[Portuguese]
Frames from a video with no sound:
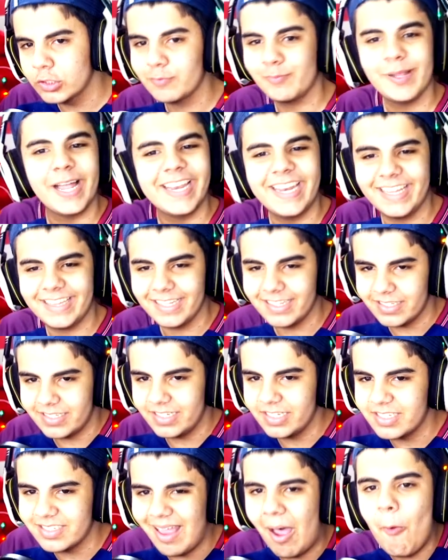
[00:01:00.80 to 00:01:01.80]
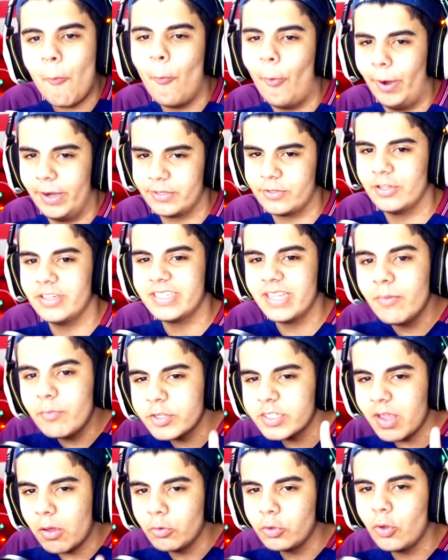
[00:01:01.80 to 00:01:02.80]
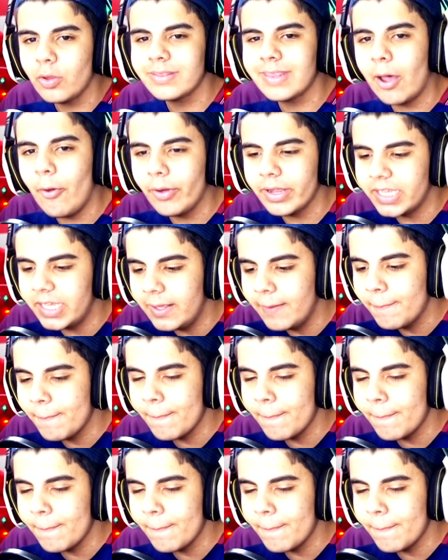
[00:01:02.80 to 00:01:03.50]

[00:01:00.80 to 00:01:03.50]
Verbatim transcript: planetas Star Wars. Nós temos ao total aqui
◆ ◆ ◆ ◆ ◆ ◆ ◆
» **WORK ORDER**:
For this exercise, please retype exactly the lines in the listing from the line with "[00:01:02.80 to 00:01:03.50]" through its last line, both ends included.

» **TASK SOLUTION**:
[00:01:02.80 to 00:01:03.50]

[00:01:00.80 to 00:01:03.50]
Verbatim transcript: planetas Star Wars. Nós temos ao total aqui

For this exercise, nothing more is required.